Écrivain, collectionneur d’art, dessinateur, graveur et muséologue, l’homme né à Givry le 4 janvier 1747 fut un touche-à-tout de génie. Après avoir fréquenté les ateliers d’artistes de la capitale, il se fit rapidement une place à la Cour de Louis XV obtenant même la charge de gentilhomme ordinaire du Roi. Ensuite, les Affaires étrangères l’envoyèrent en mission en Russie et en Suisse où il rencontra Voltaire. Libertin, il connut un certain succès en publiant anonymement Point de lendemain en 1777 au point que ce conte grivois devint un modèle du genre. En 1798, séduit par l’idée de Bonaparte d’emmener en Égypte des hommes de sciences et d’arts, il embarqua à Toulon pour la terre des Pharaons.
Sur place, il rédigea le Voyage dans la Basse et Haute Egypte publié en deux imposants volumes en 1802. Le volume de planches contient la plupart des dessins (441 dessins regroupés en 206 planches) qu’il croqua parfois sur le vif à la suite de l’armée française. Ce superbe ouvrage dédié à Bonaparte connut un tel succès que l’on compta près de 40 rééditions tout au long du XIXe siècle. Bien avant la monumentale Description de l’Egypte dont Denon fut aussi l’un des auteurs, le Voyage fut à l’origine de l’égyptologie moderne.
La même année, Bonaparte le nomma directeur général des Musées avec un traitement annuel de 12 000 francs. A la tête du Louvre, celui que l’on surnomma « l’œil de Napoléon » prit en main toute la politique artistique du régime Certains le considèrent même comme un véritable ministre de la Culture ou des Beaux-arts. Mais s’il avait la haute main sur la création, il perdit toute influence dans la direction des travaux du Louvre que dirigeait l’architecte Fontaine. Entre les deux hommes, le conflit fut permanent : « M. Denon est l’une de ces mouches importunes qu’on ne peut parvenir à chasser et contre lesquelles il ne faut qu’avoir patience » écrivit ainsi Fontaine dans son Journal.
La « mouche importune » se plaignait souvent des retards pris par les travaux dirigés par Fontaine, espérant sans doute que l’empereur prenne partie pour lui, ce qu’il ne fit jamais. Les plaintes du directeur des Musées furent, on s’en doute, peu appréciées par l’architecte. Pour se venger, Fontaine ne tint aucun compte des contingences liées à l’exploitation du musée dans ses plans de travaux. Pendant la réfection des latrines, il « oublia » par exemple d’installer des latrines provisoires, ce qui aurait évité « qu’il ne se fasse des ordures dans les cours, les escaliers et peut-être même la galerie du musée, ce qui arriverait infailliblement si les gardiens préposés à la garde et à la propreté de ce monument n’avaient aucun lieu à indiquer aux pressés de besoin » comme le rapporta Denon à l’empereur. Après les latrines, il manqua aussi de poêles pour préserver « à l’avenir les tableaux d’une humidité destructrice ».

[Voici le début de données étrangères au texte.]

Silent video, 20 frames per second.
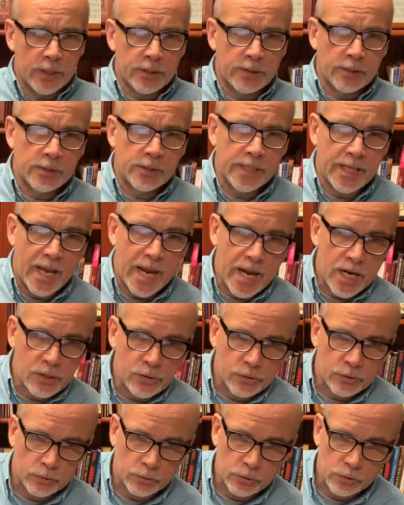It says, the
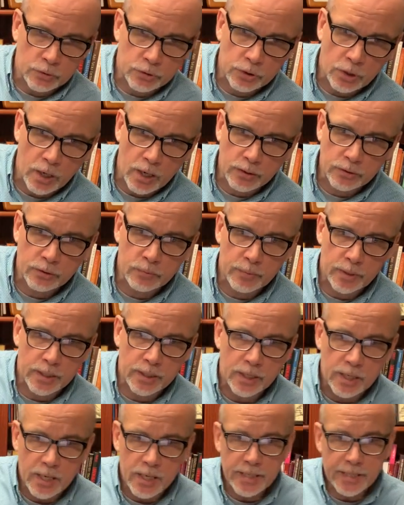angel who talked to
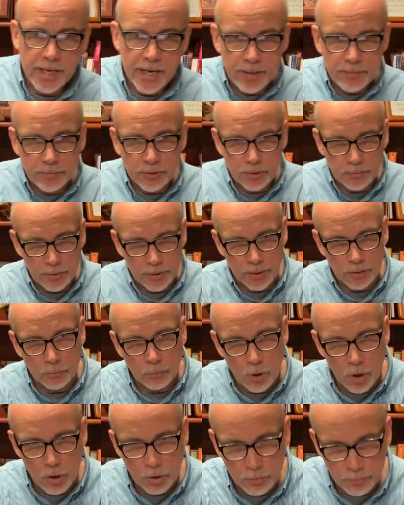me, came to me,
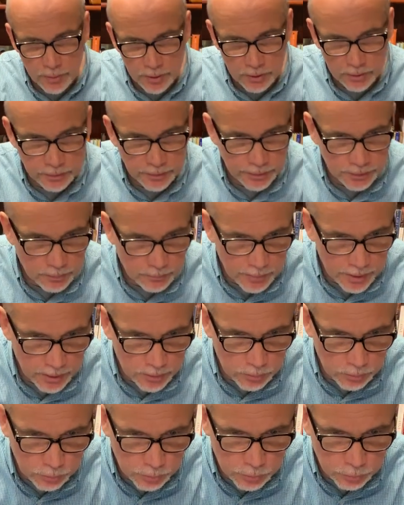woke me like a
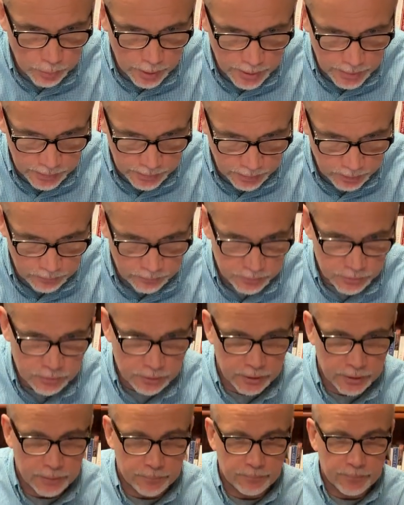man who was waking out of his
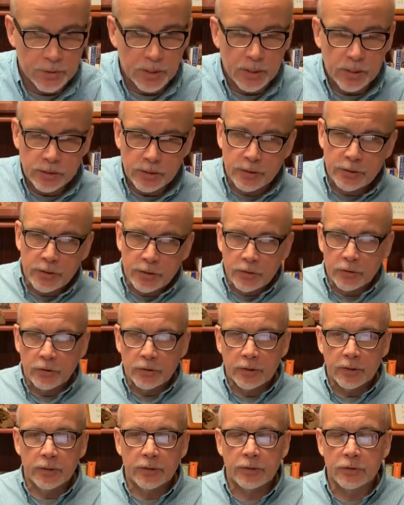sleep. Now you can
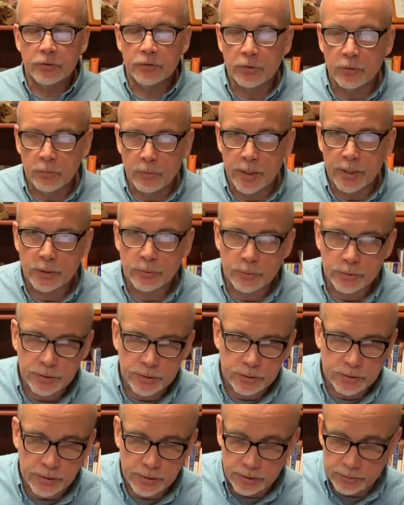look at it this two ways. Was
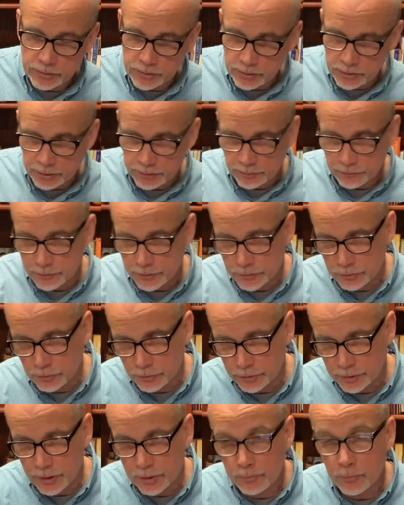he in like a physical
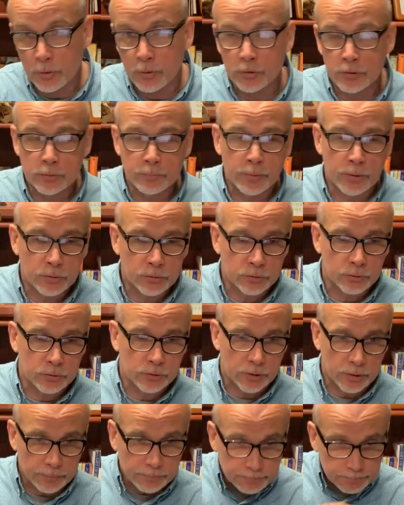sleep or a spiritual
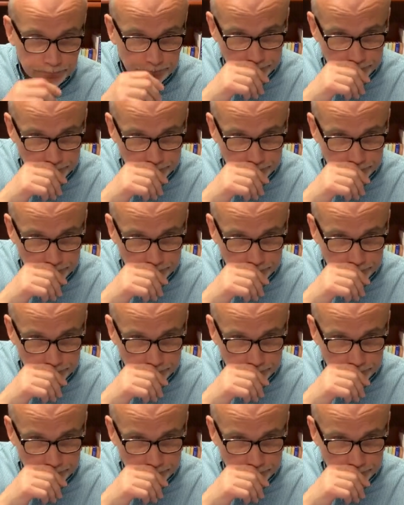sleep?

On ignore si Napoléon s’amusa de ces petites et parfois malpropres mesquineries entre « collègues ». En tout cas, il conserva les deux hommes à leur poste comme si de rien n’était, déclinant une fois encore le fameux « diviser pour régner » qu’il aimait pratiquer. Et tant pis pour le « cavalier » ou la « mouche » du Louvre !
Pierre Branda, directeur scientifique de la Fondation Napoléon (mars 2025)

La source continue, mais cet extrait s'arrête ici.